*** Data supplied Section Begins ***

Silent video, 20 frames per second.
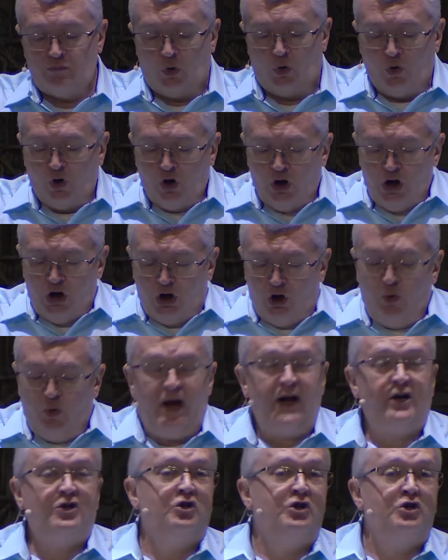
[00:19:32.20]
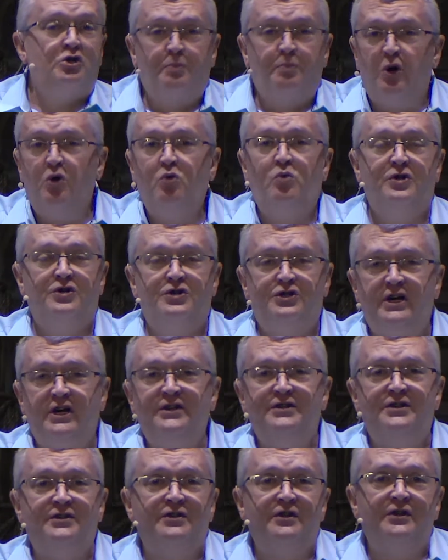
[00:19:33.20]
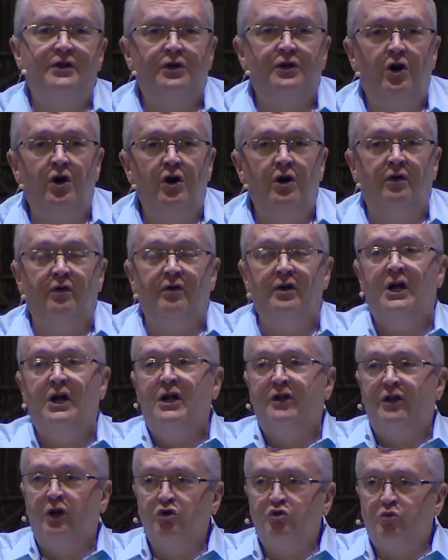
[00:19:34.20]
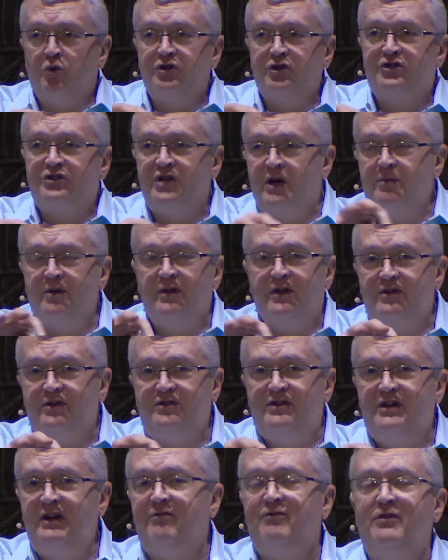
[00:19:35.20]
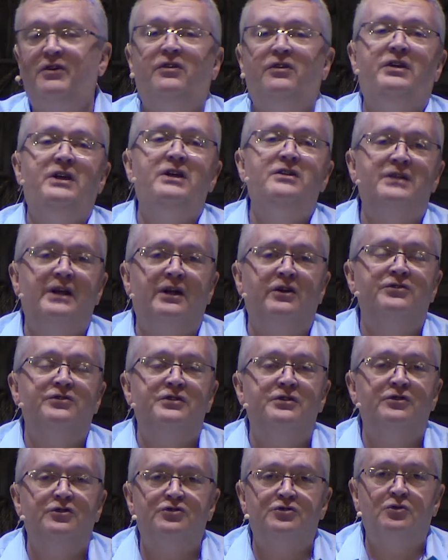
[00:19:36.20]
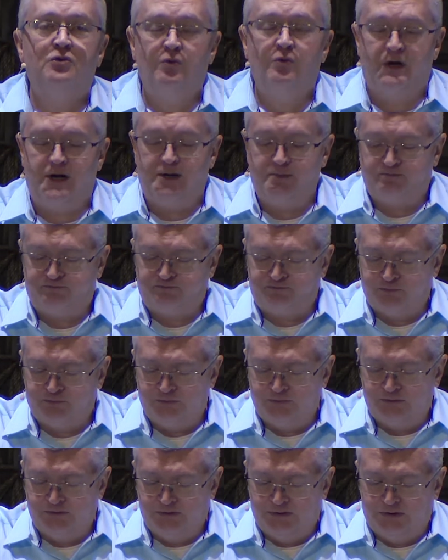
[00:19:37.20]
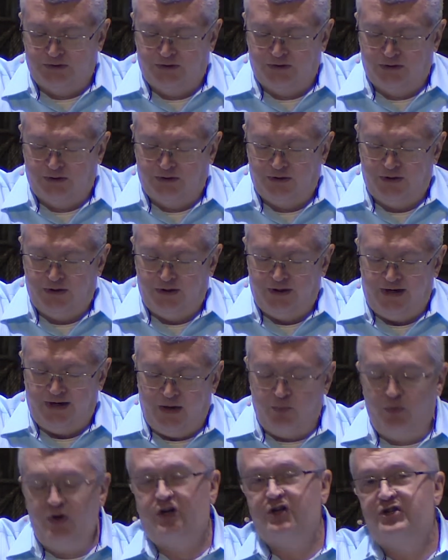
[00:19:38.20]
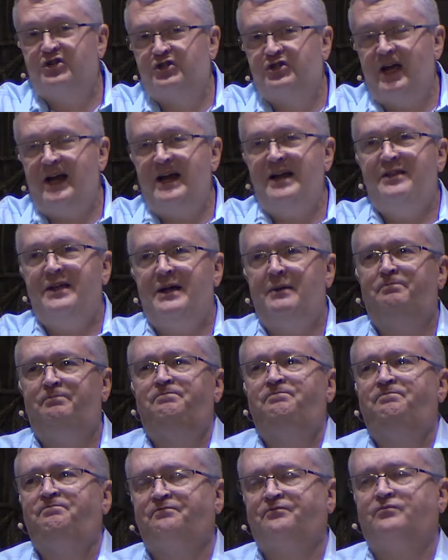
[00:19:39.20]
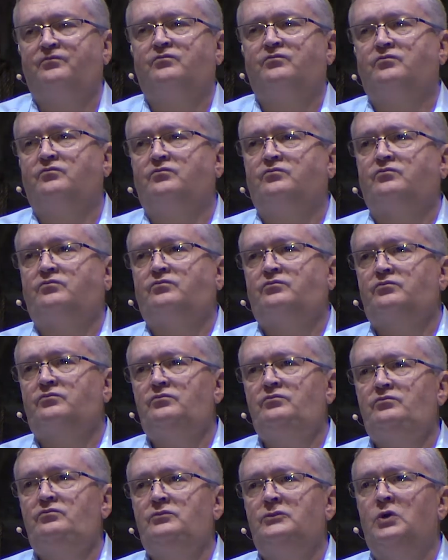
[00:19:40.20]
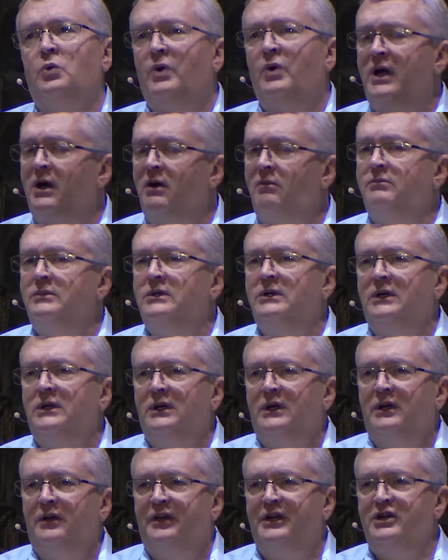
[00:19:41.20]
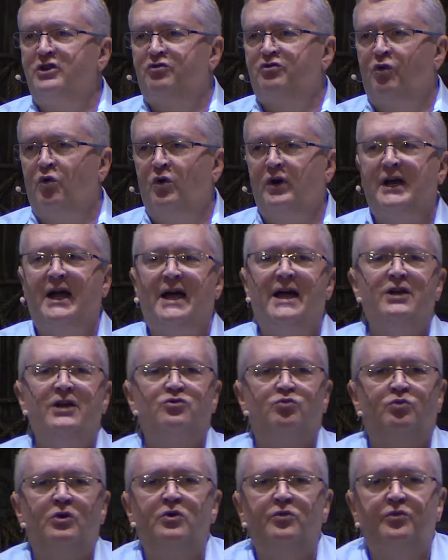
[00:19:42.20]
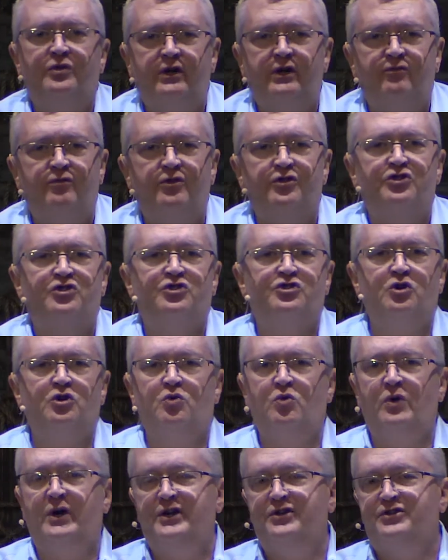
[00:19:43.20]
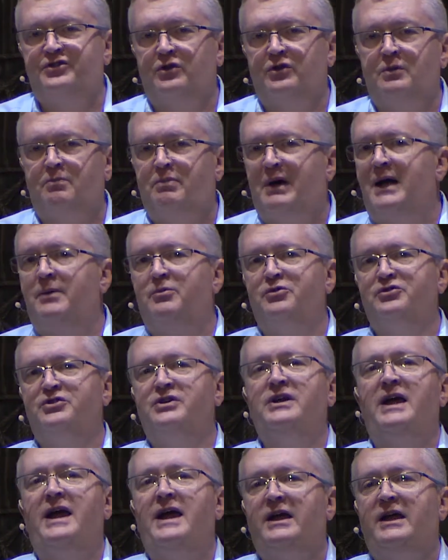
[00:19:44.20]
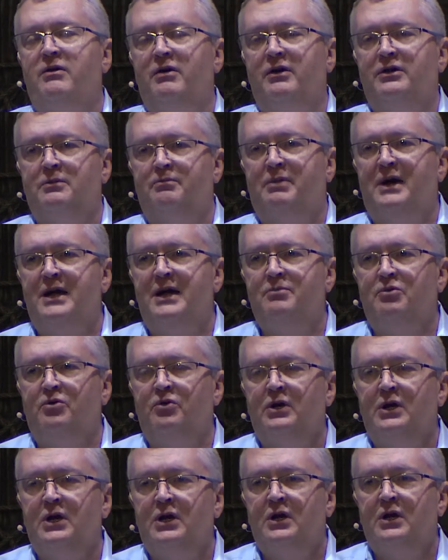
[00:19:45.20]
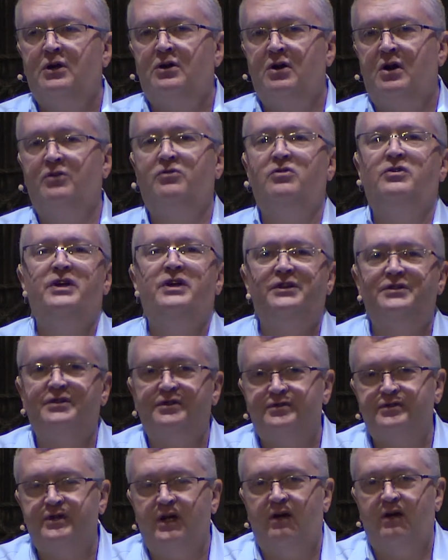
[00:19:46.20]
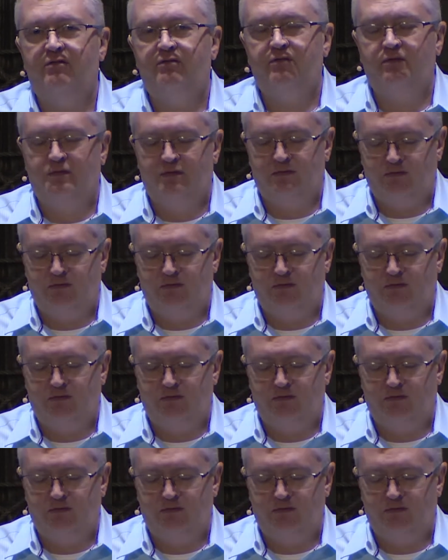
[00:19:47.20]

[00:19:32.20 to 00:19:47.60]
or who actually spoke with Jesus in the garden. Those were some of the different details in the story. And we could say that, well, these four guys wrote different stories, so the Bible's inaccurate. The Bible contradicts itself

*** Data supplied Section Ends ***

**Prompt:** Transcribe each entry above exactly, apart from the pictures.

**Reply to the exercise:**
Silent video, 20 frames per second.
[00:19:32.20]
[00:19:33.20]
[00:19:34.20]
[00:19:35.20]
[00:19:36.20]
[00:19:37.20]
[00:19:38.20]
[00:19:39.20]
[00:19:40.20]
[00:19:41.20]
[00:19:42.20]
[00:19:43.20]
[00:19:44.20]
[00:19:45.20]
[00:19:46.20]
[00:19:47.20]

[00:19:32.20 to 00:19:47.60]
or who actually spoke with Jesus in the garden. Those were some of the different details in the story. And we could say that, well, these four guys wrote different stories, so the Bible's inaccurate. The Bible contradicts itself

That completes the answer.